In certain embodiments, the axial spring bank 25, the torsional spring bank 52, and the lateral spring banks 92 could generally have the same spring constant and the same linear frequency response. However, in many embodiments, it will be advantageous for the different spring banks to have different spring constants and different frequency responses (either linear or nonlinear), i.e., different spring banks may have frequency responses in different frequency bands. In one example embodiment, the axial spring bank 25 is configured to have a frequency response of between 1 and 4 Hz (or any subrange in between), the lateral spring banks 92 is configured to have a frequency response between 1 and 75 Hz (or any subrange in between), and the torsional spring bank 52 is configured to have a frequency response of between 15 and 150 Hz (or any subrange in between). In many embodiments, the desired frequency response of the spring bank will be obtained by adjusting the rigidity or the spring constant of the spring bank, i.e., a spring bank having a higher spring constant will have a higher frequency response. Those skilled in the art will also recognize that the frequency response will vary depending on the overall mass of the system (i.e., tool) in which the spring bank is positioned. Thus, making the tool shorter, using heavier or lighter materials in other sub-assemblies outside the spring banks, or different hydraulic fluid density, will change the resonant frequency of the tool.
In one example, the axial spring bank 25 may be configured to have a spring constant of between 5,000 and 30,000 lbs/in (or any subrange in between), the lateral spring banks 92 may be configured to have a spring constant of between 1,000 and 5,000 lbs/in (or any subrange in between), and the torsional spring bank 52 may be configured to have a spring constant of between 5,000 and 60,000 lbs/in (or any subrange in between). The spring banks may be constructed in a manner where the spring constant is substantially linear, i.e., each unit of displacement results in the same reaction force from the spring bank. In the case of a spring bank formed of spring washers, the individual spring washers would all have the same spring constant and be oriented in the same way, e.g., all spring washers aligned in a “parallel” stack, a “series” stack, or a “series-parallel” stack as suggested in
In other embodiments, the spring banks may be constructed in a manner where the spring constant (across the entire spring bank) is substantially nonlinear. In one example, this nonlinearity may be accomplished by forming the spring bank in multiple sections with the sections having different spring constants.

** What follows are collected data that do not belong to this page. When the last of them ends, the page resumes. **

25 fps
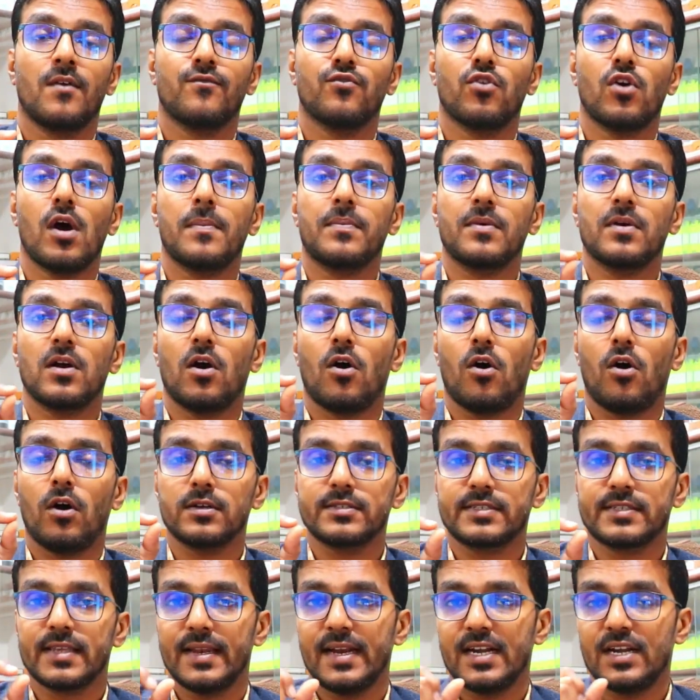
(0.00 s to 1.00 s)
वो आप
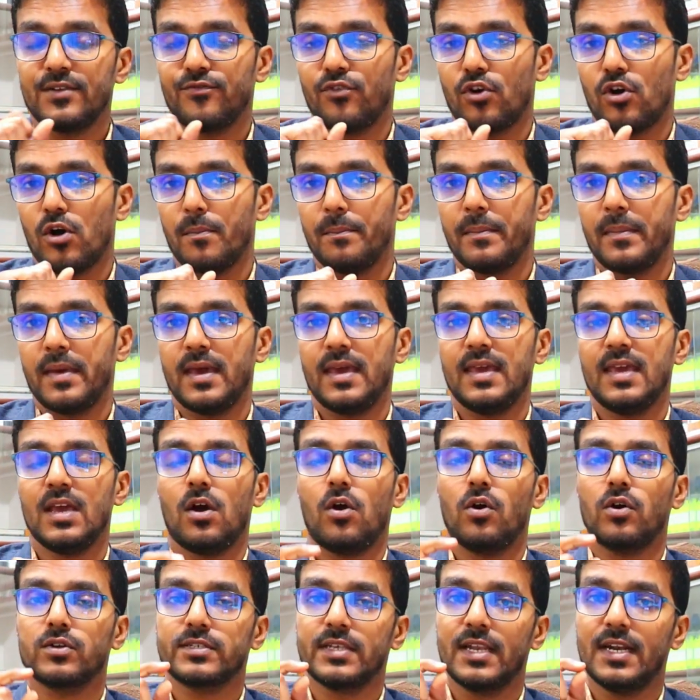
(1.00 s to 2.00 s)
ऑक्जिलेट फॉर्म में या
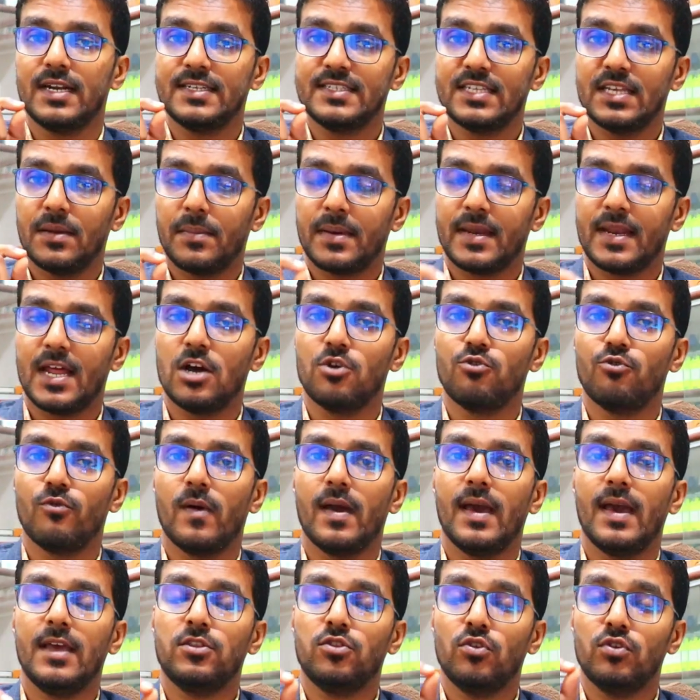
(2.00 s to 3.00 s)
ऑक्जिलेट से बना
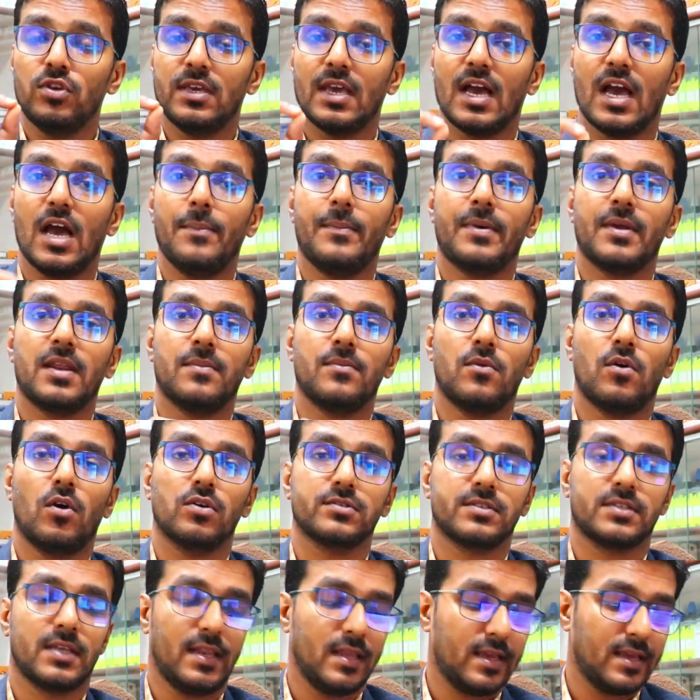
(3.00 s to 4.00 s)
हुआ है तो यहाँ पर हम
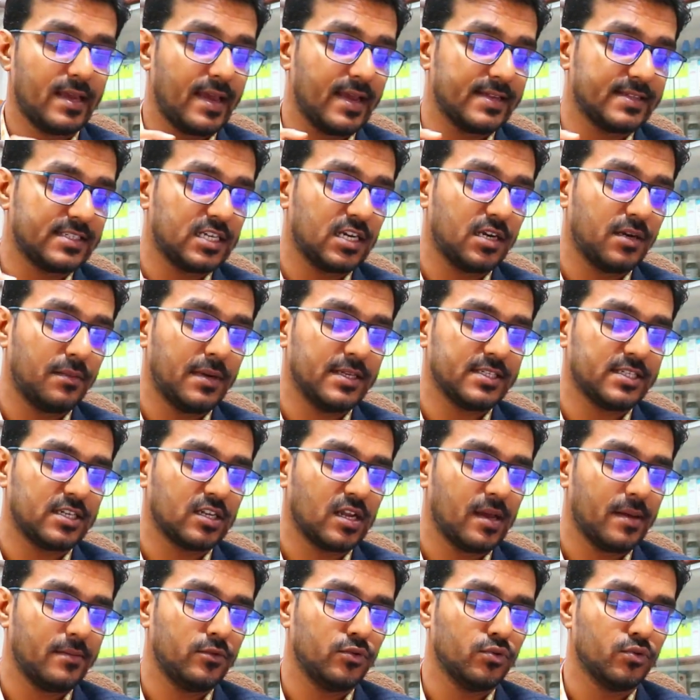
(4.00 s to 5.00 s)
ऑक्जिलिक एसिड मेडिसिन
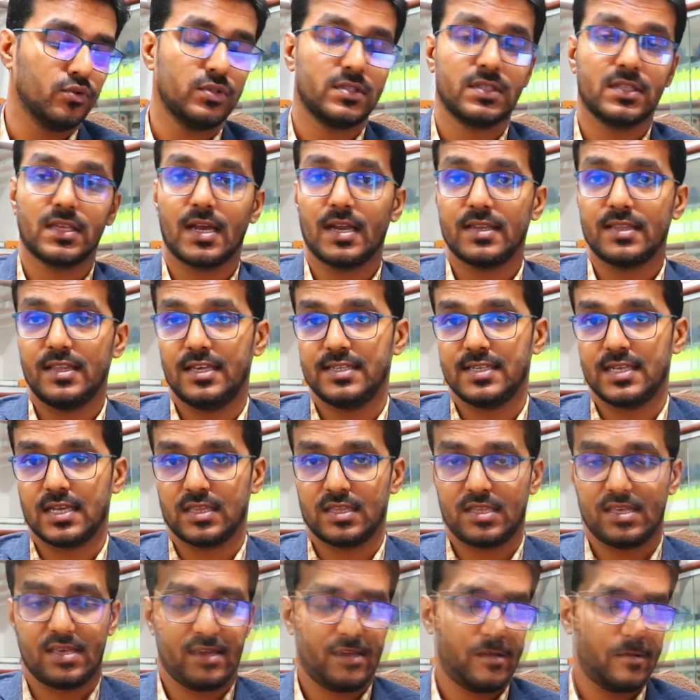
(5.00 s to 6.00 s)
का यूज कर दे
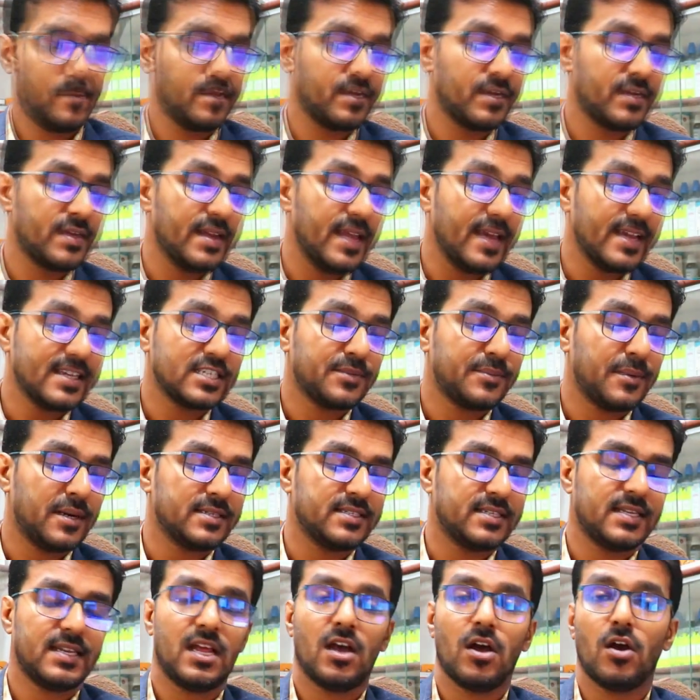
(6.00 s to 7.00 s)
सकते हैं नेक्स्ट
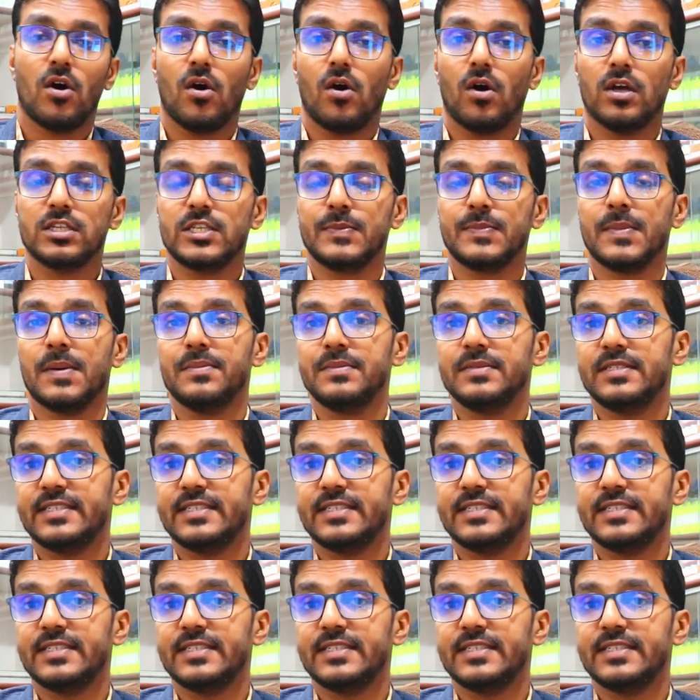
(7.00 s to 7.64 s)
मेडिसिन है ऑसिमम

Although the illustrated embodiments disclose spring washers forming the axial, torsional, and lateral spring banks, other biasing mechanisms could be employed. For example, the axial spring bank could be replaced with one or more compression HELI-CAL Machined Springs® available from MW Industries, Inc. of Santa Maria, California. Similarly, the entire torsional absorber assembly 40 and lateral absorber assembly 70 could be formed with torsional and lateral HELI-CAL Machined Spring, respectively.